EXERCISE DESCRIPTION —
Every picture should be left out, but the lines below must be repeated exactly.

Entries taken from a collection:
▬▬▬▬▬▬
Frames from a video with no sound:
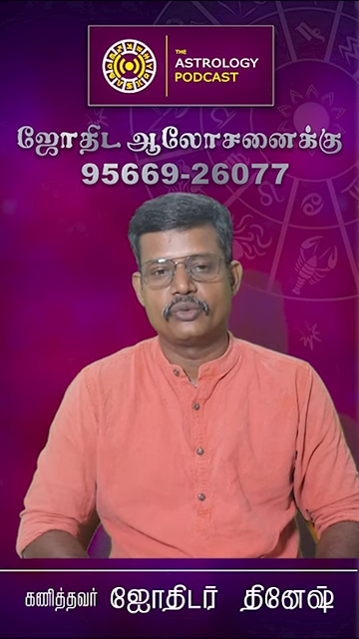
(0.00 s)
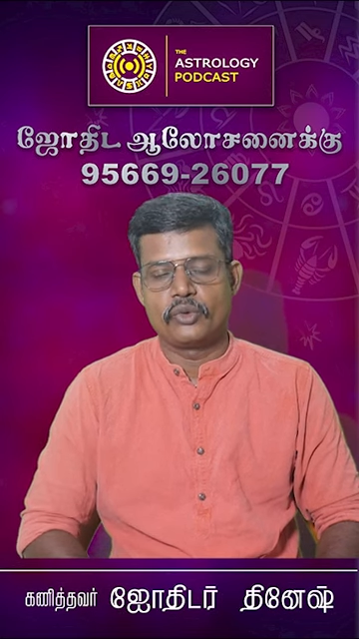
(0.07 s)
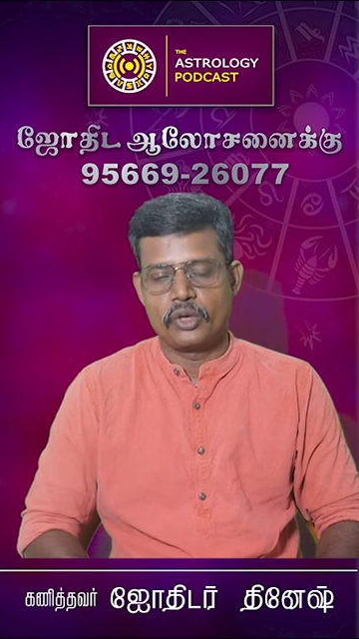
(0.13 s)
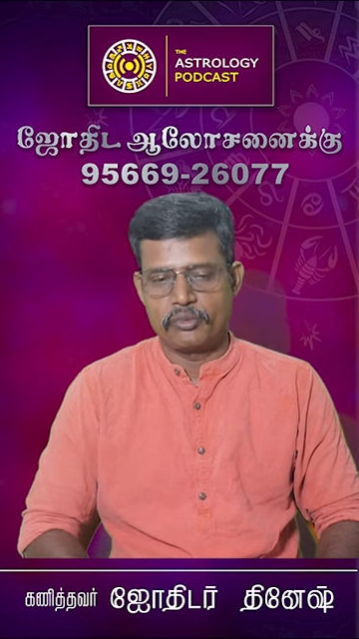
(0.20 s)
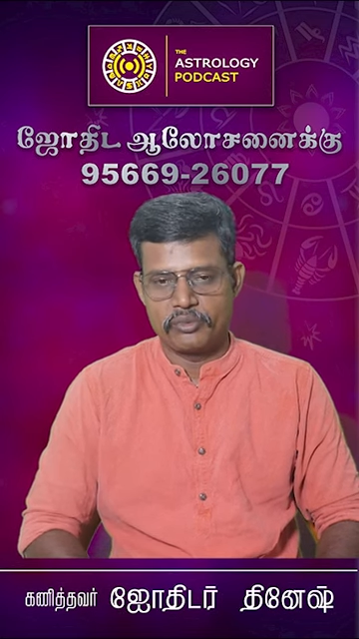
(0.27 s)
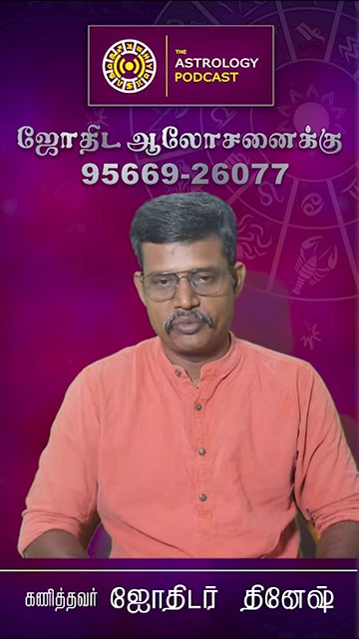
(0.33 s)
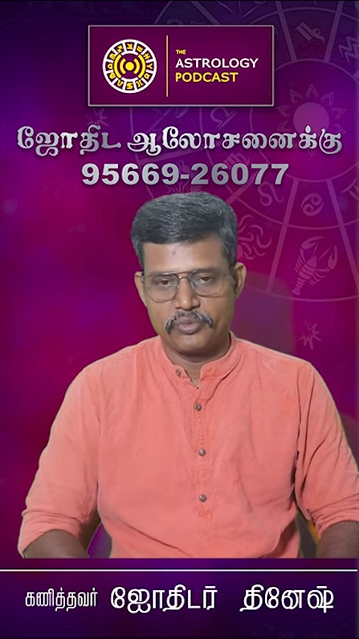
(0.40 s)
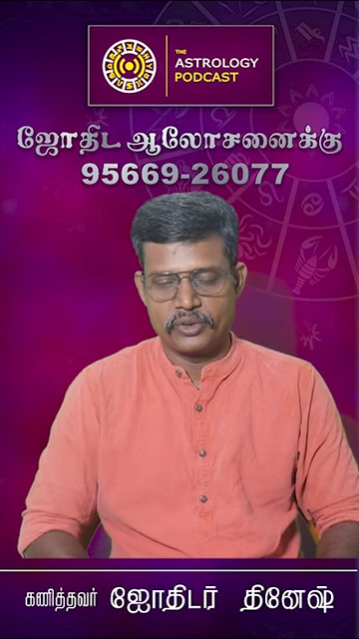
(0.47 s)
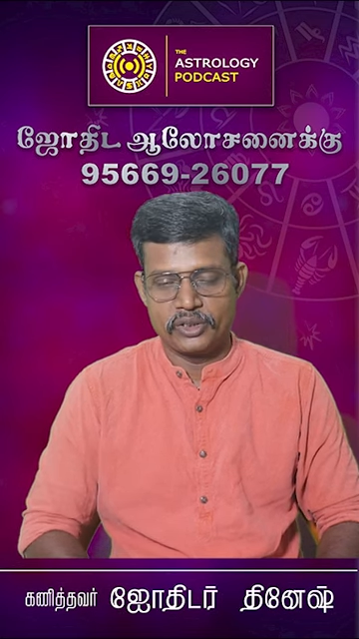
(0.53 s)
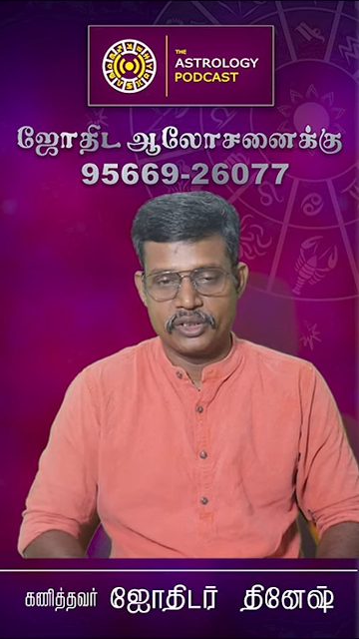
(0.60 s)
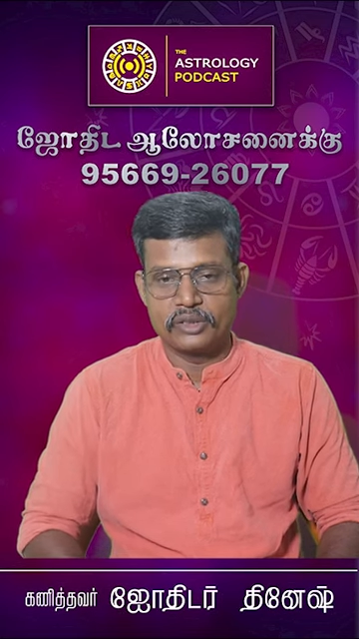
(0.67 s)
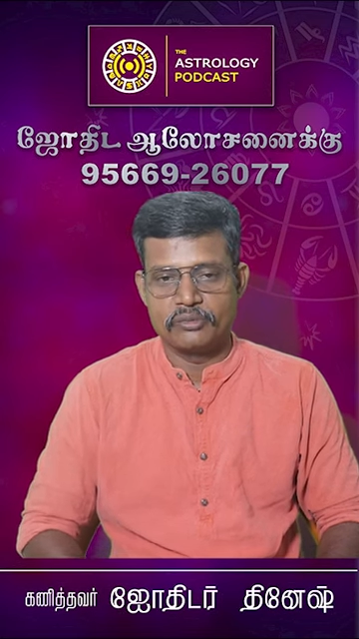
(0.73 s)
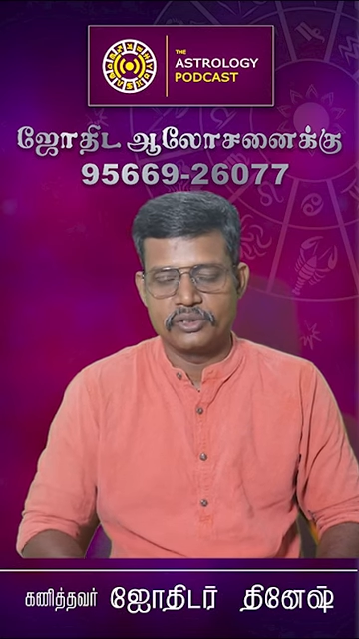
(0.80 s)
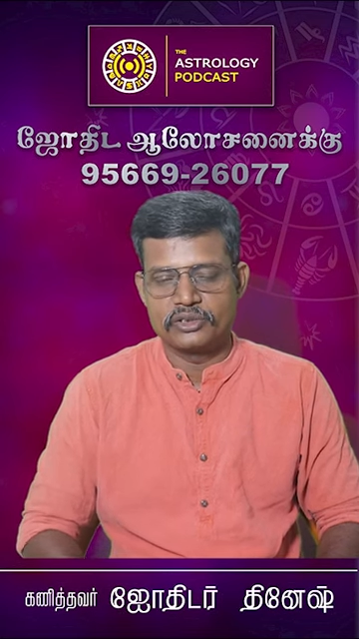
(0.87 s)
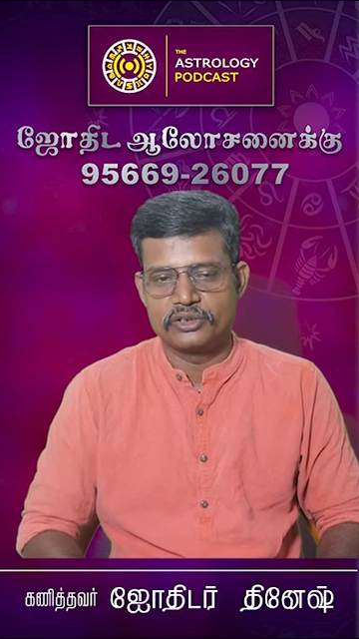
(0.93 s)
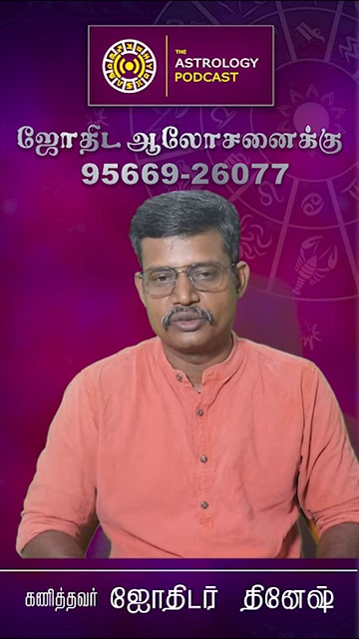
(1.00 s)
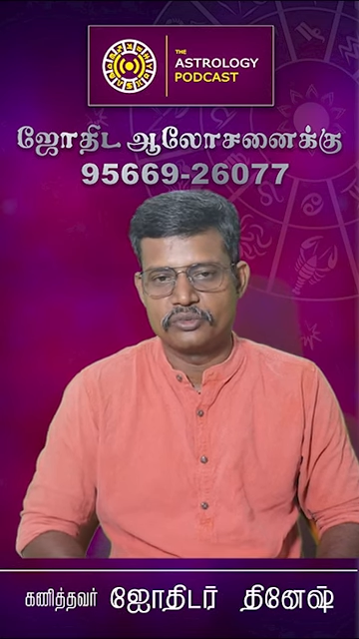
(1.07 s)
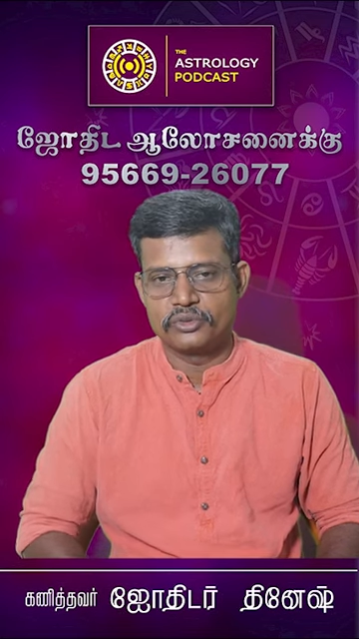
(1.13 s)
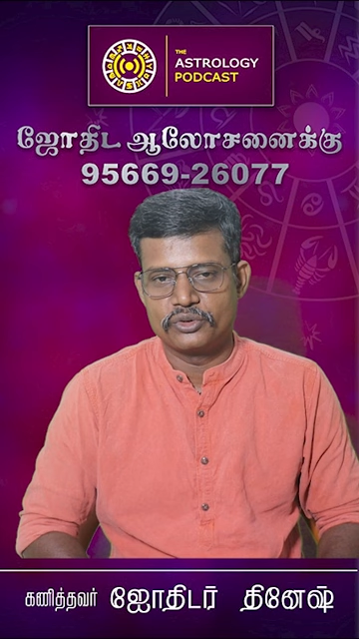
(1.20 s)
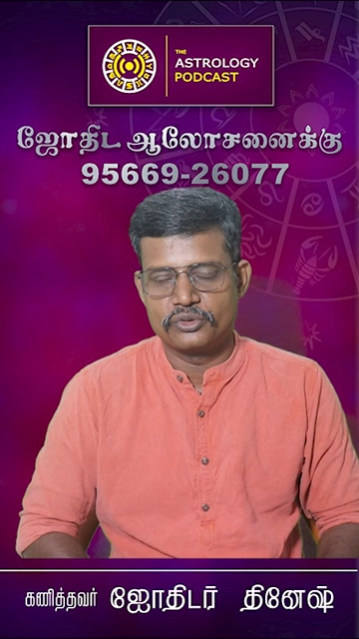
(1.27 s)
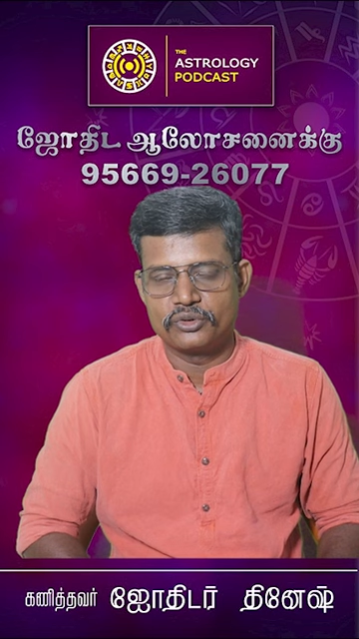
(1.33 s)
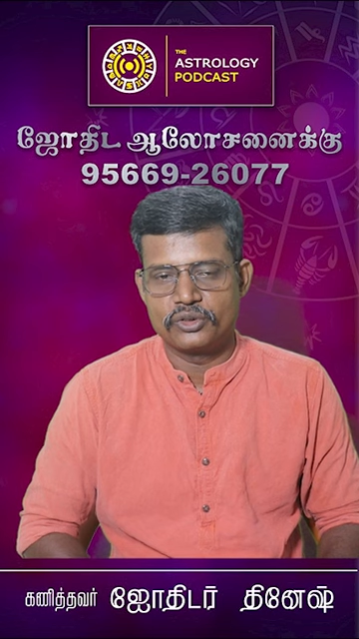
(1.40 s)
ஒரு அமைப்பு இந்த
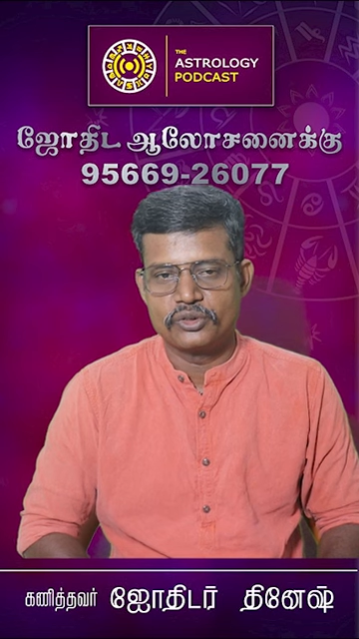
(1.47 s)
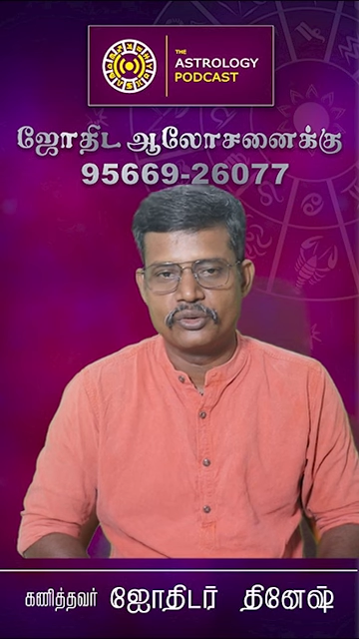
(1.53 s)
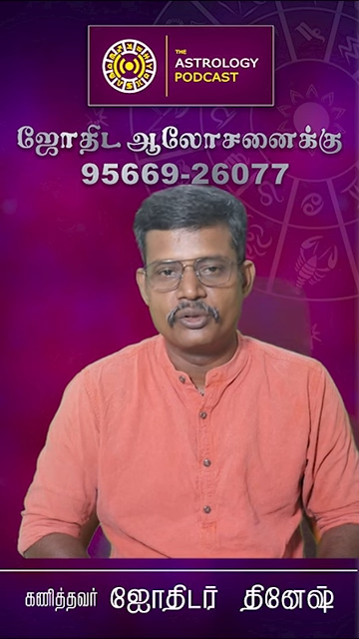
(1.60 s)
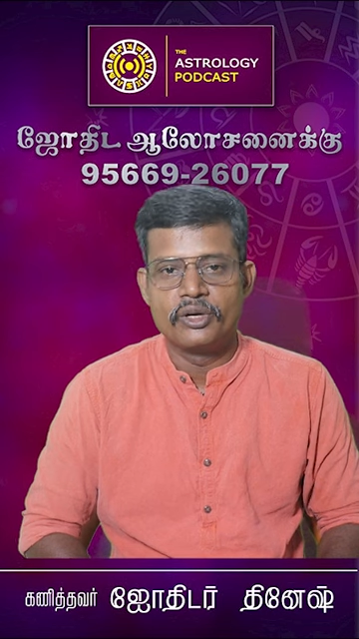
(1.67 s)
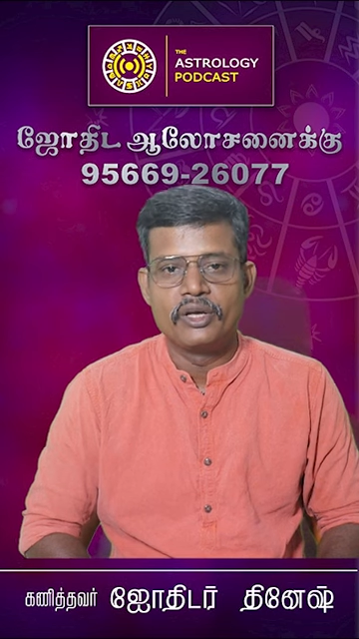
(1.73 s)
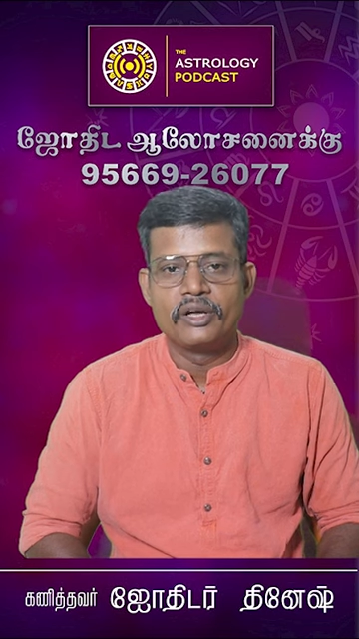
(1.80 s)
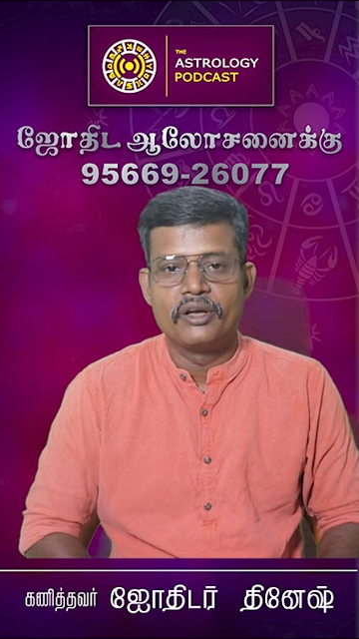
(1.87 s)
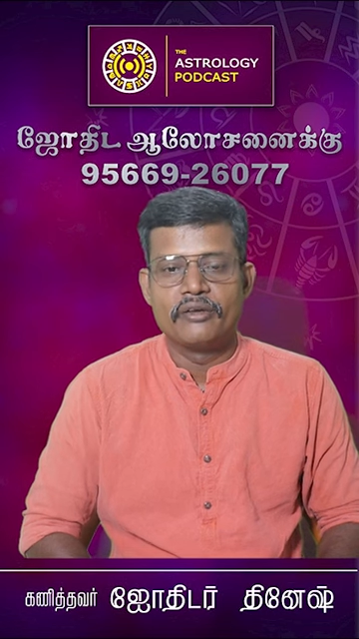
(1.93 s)
மாதத்தை பொறுத்த வரைக்கும்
▬▬▬▬▬▬
SOLUTION FOR THIS PROBLEM —
Frames from a video with no sound:
(0.00 s)
(0.07 s)
(0.13 s)
(0.20 s)
(0.27 s)
(0.33 s)
(0.40 s)
(0.47 s)
(0.53 s)
(0.60 s)
(0.67 s)
(0.73 s)
(0.80 s)
(0.87 s)
(0.93 s)
(1.00 s)
(1.07 s)
(1.13 s)
(1.20 s)
(1.27 s)
(1.33 s)
(1.40 s)
ஒரு அமைப்பு இந்த
(1.47 s)
(1.53 s)
(1.60 s)
(1.67 s)
(1.73 s)
(1.80 s)
(1.87 s)
(1.93 s)
மாதத்தை பொறுத்த வரைக்கும்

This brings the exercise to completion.